● Material for the task:
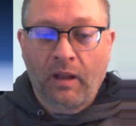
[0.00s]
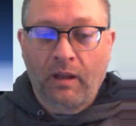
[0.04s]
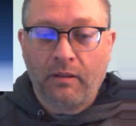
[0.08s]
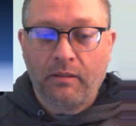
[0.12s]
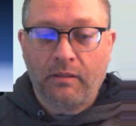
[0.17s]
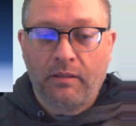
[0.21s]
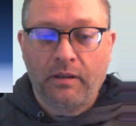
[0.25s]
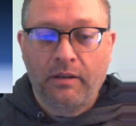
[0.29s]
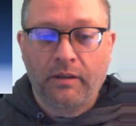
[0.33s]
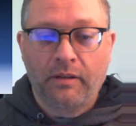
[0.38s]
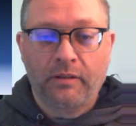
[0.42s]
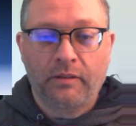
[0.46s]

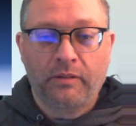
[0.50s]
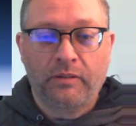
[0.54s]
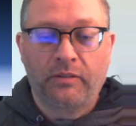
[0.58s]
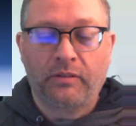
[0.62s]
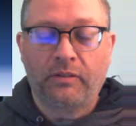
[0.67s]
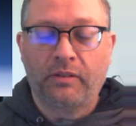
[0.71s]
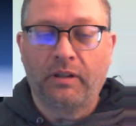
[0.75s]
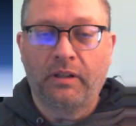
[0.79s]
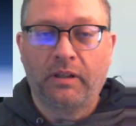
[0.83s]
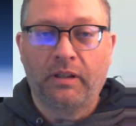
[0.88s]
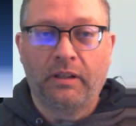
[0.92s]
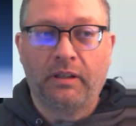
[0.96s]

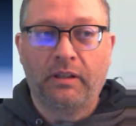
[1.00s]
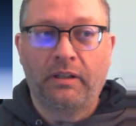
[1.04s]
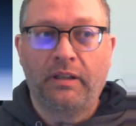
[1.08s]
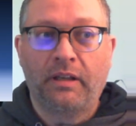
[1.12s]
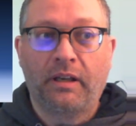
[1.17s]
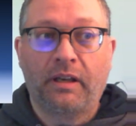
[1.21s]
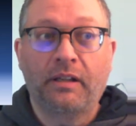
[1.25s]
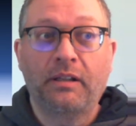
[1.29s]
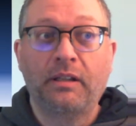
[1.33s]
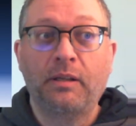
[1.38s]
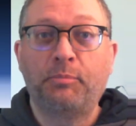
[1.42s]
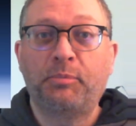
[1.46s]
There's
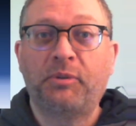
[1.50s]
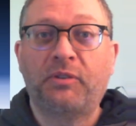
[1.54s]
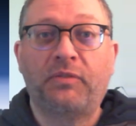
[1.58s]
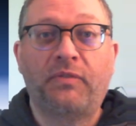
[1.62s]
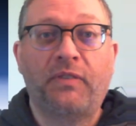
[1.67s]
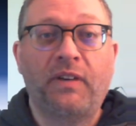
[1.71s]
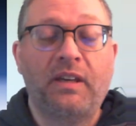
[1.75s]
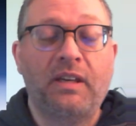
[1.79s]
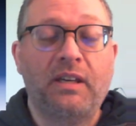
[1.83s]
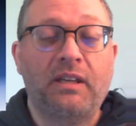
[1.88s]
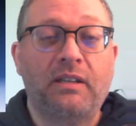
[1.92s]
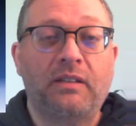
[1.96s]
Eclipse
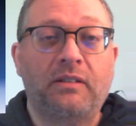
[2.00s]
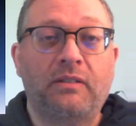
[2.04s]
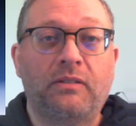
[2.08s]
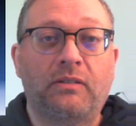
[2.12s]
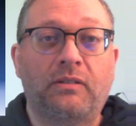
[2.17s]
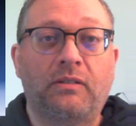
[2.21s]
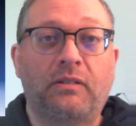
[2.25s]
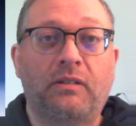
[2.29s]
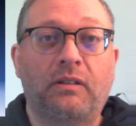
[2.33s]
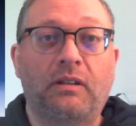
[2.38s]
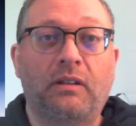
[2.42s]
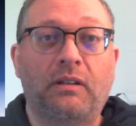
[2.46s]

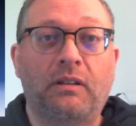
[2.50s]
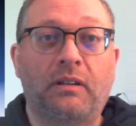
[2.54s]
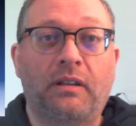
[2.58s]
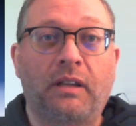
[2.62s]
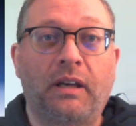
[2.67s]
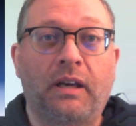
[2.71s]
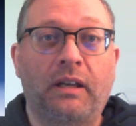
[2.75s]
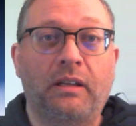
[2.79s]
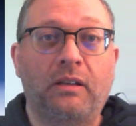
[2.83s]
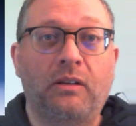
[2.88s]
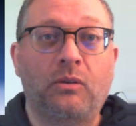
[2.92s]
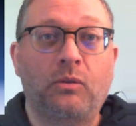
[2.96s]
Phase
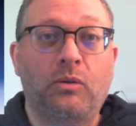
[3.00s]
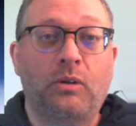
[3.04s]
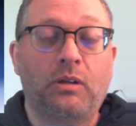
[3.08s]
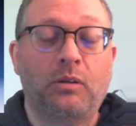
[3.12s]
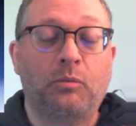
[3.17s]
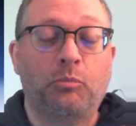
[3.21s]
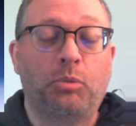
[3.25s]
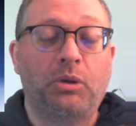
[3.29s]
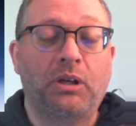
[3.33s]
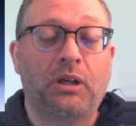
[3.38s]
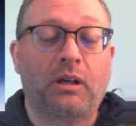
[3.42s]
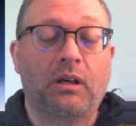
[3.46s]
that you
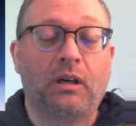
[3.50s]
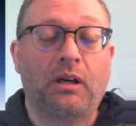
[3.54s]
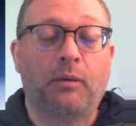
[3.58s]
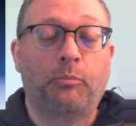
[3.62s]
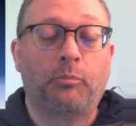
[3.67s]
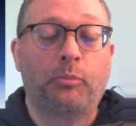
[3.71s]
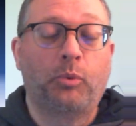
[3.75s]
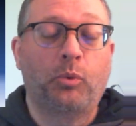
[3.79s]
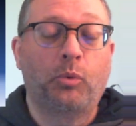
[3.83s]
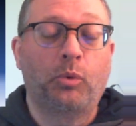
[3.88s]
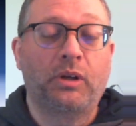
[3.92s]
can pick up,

● Instructions to follow: A verbatim copy of the material is needed; pictures are not to appear in it.

● Solution for this exercise:
[0.00s]
[0.04s]
[0.08s]
[0.12s]
[0.17s]
[0.21s]
[0.25s]
[0.29s]
[0.33s]
[0.38s]
[0.42s]
[0.46s]

[0.50s]
[0.54s]
[0.58s]
[0.62s]
[0.67s]
[0.71s]
[0.75s]
[0.79s]
[0.83s]
[0.88s]
[0.92s]
[0.96s]

[1.00s]
[1.04s]
[1.08s]
[1.12s]
[1.17s]
[1.21s]
[1.25s]
[1.29s]
[1.33s]
[1.38s]
[1.42s]
[1.46s]
There's
[1.50s]
[1.54s]
[1.58s]
[1.62s]
[1.67s]
[1.71s]
[1.75s]
[1.79s]
[1.83s]
[1.88s]
[1.92s]
[1.96s]
Eclipse
[2.00s]
[2.04s]
[2.08s]
[2.12s]
[2.17s]
[2.21s]
[2.25s]
[2.29s]
[2.33s]
[2.38s]
[2.42s]
[2.46s]

[2.50s]
[2.54s]
[2.58s]
[2.62s]
[2.67s]
[2.71s]
[2.75s]
[2.79s]
[2.83s]
[2.88s]
[2.92s]
[2.96s]
Phase
[3.00s]
[3.04s]
[3.08s]
[3.12s]
[3.17s]
[3.21s]
[3.25s]
[3.29s]
[3.33s]
[3.38s]
[3.42s]
[3.46s]
that you
[3.50s]
[3.54s]
[3.58s]
[3.62s]
[3.67s]
[3.71s]
[3.75s]
[3.79s]
[3.83s]
[3.88s]
[3.92s]
can pick up,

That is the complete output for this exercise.